Work required: If a line in the entries below contains "video", copy it.

=-=-=-=-=

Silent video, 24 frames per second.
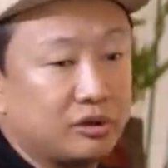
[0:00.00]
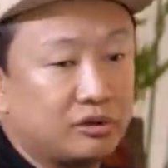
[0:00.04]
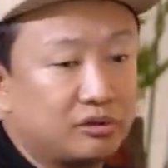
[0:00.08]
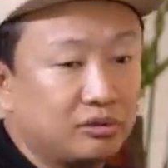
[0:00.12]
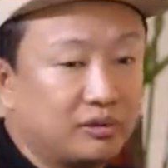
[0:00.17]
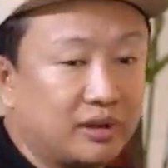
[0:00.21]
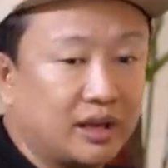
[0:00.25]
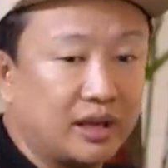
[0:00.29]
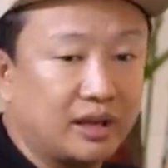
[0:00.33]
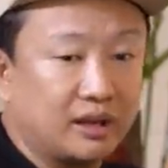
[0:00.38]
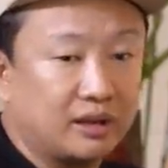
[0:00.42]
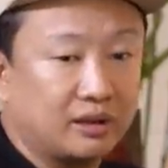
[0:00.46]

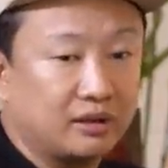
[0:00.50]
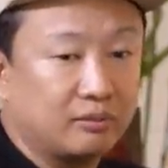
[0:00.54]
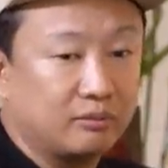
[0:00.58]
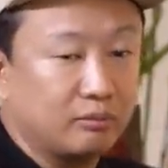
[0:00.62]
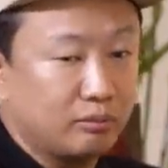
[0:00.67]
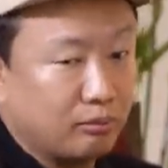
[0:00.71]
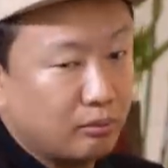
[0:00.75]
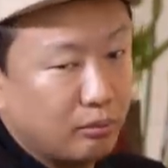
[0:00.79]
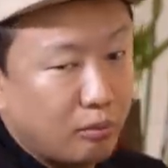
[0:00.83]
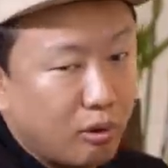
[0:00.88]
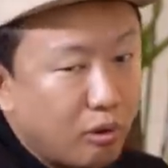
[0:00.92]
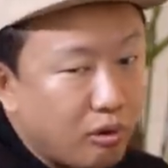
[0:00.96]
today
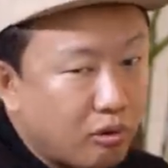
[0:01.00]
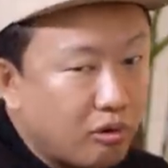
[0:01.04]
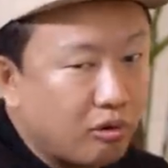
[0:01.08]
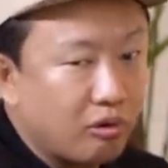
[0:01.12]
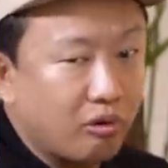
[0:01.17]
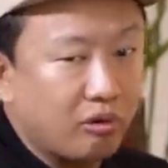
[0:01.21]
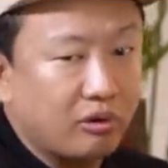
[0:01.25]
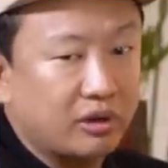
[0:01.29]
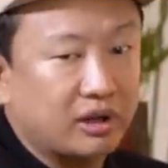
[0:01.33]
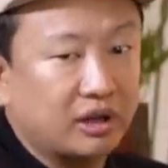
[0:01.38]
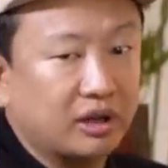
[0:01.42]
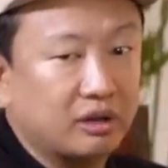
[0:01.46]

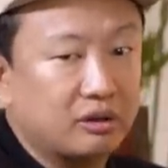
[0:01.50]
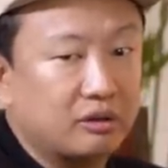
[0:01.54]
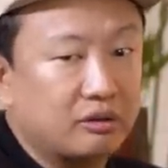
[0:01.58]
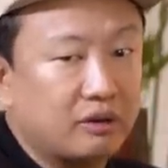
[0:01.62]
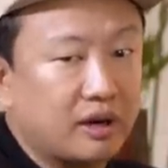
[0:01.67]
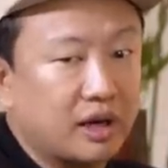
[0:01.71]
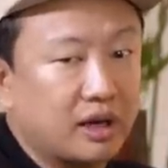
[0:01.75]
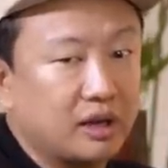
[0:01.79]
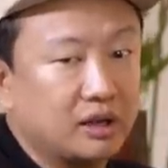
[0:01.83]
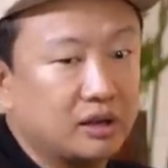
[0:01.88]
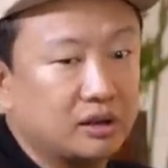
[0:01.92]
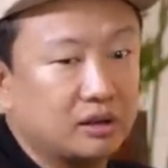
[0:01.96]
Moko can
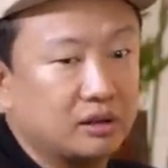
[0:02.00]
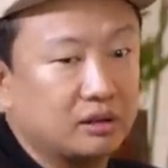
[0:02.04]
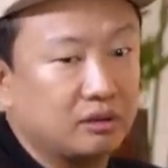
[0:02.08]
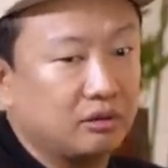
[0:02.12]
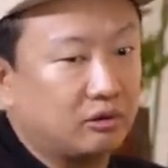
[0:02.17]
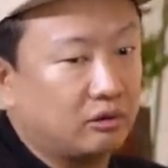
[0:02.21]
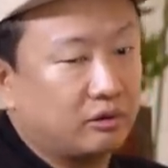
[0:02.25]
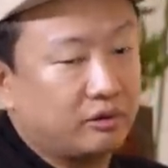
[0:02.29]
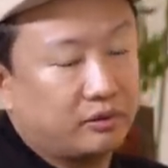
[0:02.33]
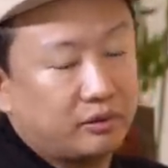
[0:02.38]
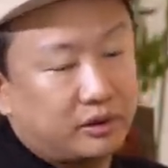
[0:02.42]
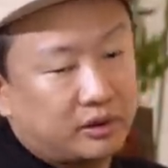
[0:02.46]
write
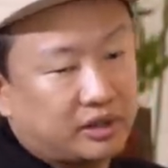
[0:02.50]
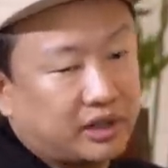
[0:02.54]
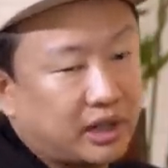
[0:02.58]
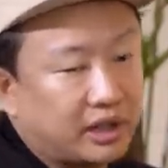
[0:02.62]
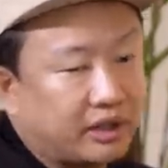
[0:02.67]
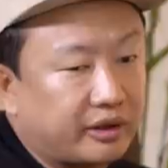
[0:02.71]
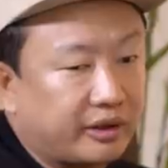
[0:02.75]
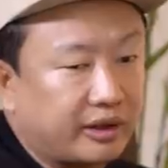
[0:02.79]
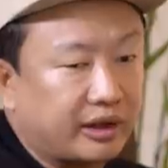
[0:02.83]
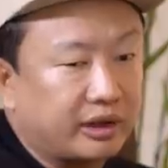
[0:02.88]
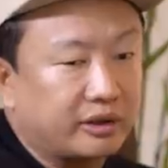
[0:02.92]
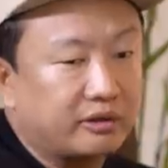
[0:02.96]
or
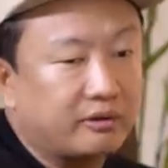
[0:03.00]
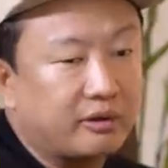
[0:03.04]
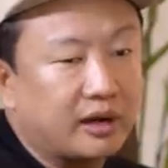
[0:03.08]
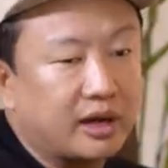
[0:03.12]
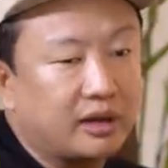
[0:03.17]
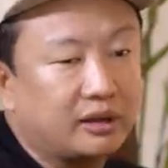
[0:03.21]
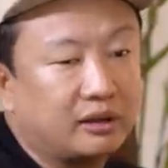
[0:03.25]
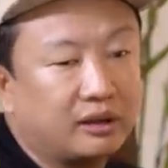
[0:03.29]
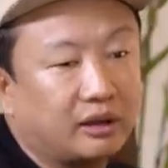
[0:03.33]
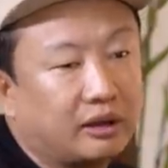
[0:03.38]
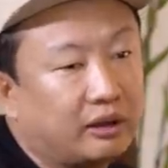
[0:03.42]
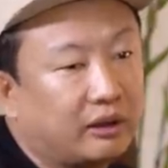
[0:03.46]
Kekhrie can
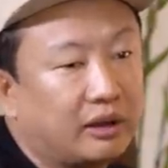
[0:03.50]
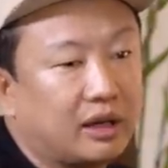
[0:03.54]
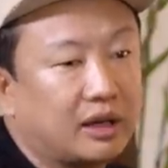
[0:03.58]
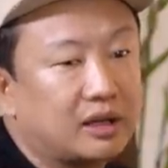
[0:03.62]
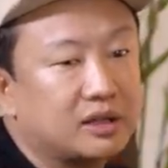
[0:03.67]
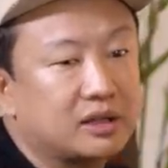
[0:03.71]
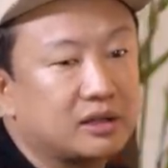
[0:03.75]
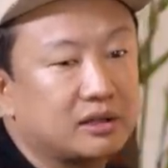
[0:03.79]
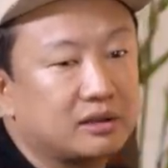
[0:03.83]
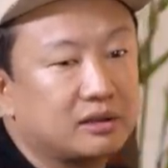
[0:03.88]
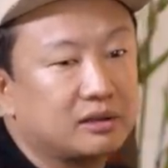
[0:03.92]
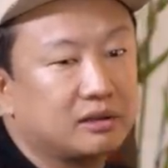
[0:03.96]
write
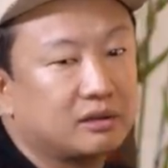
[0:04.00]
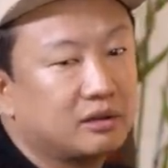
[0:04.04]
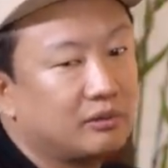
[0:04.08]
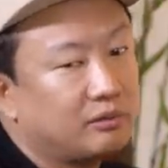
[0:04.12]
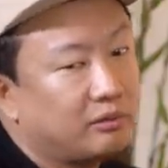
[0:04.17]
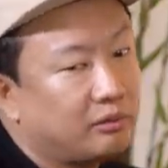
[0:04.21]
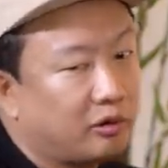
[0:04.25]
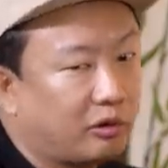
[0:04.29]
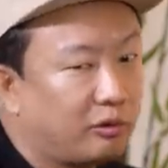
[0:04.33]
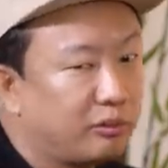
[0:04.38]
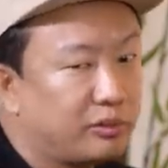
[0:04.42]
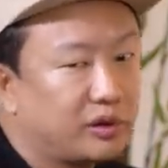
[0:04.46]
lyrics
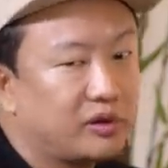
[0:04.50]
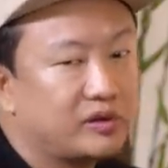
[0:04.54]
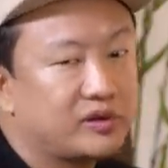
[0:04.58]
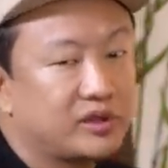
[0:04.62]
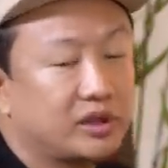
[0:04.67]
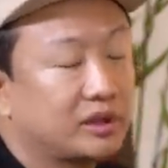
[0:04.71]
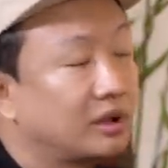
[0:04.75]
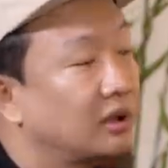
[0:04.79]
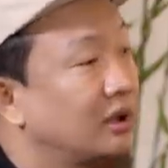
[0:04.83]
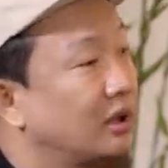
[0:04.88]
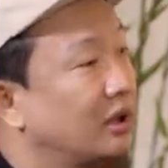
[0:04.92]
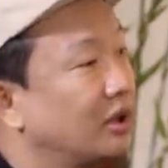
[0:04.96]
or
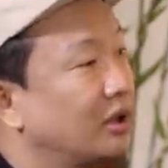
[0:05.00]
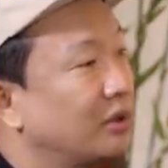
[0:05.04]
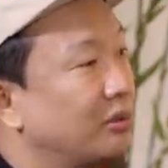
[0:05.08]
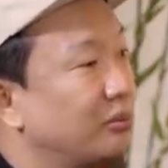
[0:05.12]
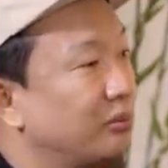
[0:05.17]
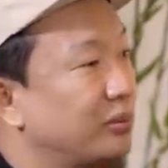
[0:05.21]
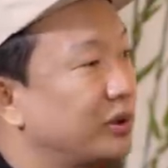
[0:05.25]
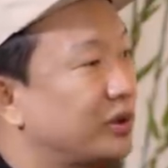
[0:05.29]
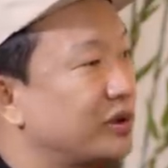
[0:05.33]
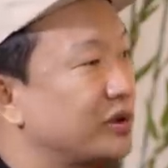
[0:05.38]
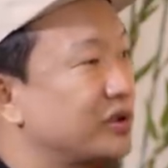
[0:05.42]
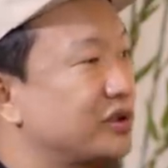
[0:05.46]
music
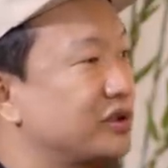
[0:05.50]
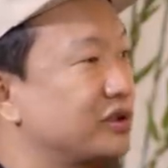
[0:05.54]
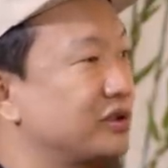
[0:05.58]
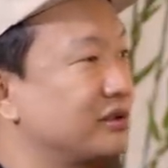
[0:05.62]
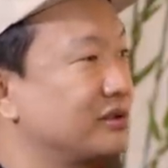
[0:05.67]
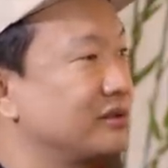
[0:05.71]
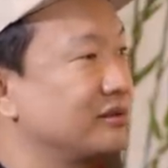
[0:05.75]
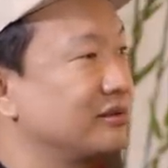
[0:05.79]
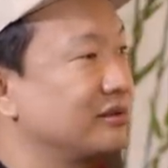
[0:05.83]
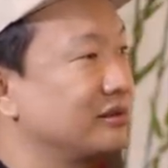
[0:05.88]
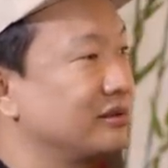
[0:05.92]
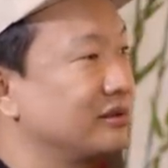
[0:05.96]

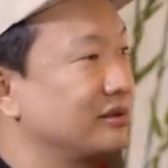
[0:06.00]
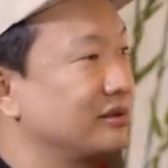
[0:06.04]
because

=-=-=-=-=

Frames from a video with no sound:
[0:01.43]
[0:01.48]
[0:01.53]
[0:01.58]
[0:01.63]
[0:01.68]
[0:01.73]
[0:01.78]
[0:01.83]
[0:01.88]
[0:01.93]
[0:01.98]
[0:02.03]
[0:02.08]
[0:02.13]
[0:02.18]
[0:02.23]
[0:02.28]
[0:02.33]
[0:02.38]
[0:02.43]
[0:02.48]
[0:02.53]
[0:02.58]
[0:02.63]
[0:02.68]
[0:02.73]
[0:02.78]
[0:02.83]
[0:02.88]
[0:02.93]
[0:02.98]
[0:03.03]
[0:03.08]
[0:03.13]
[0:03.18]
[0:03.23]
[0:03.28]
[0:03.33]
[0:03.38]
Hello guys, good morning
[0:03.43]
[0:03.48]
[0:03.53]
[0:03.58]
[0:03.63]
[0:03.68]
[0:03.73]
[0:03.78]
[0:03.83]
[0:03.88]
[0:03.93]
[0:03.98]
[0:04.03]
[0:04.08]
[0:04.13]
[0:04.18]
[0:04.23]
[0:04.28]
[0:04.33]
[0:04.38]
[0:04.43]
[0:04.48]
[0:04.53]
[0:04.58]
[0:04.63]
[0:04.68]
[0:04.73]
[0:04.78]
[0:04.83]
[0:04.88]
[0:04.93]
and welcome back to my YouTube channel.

=-=-=-=-=

Response area:
Silent video, 24 frames per second.
Frames from a video with no sound:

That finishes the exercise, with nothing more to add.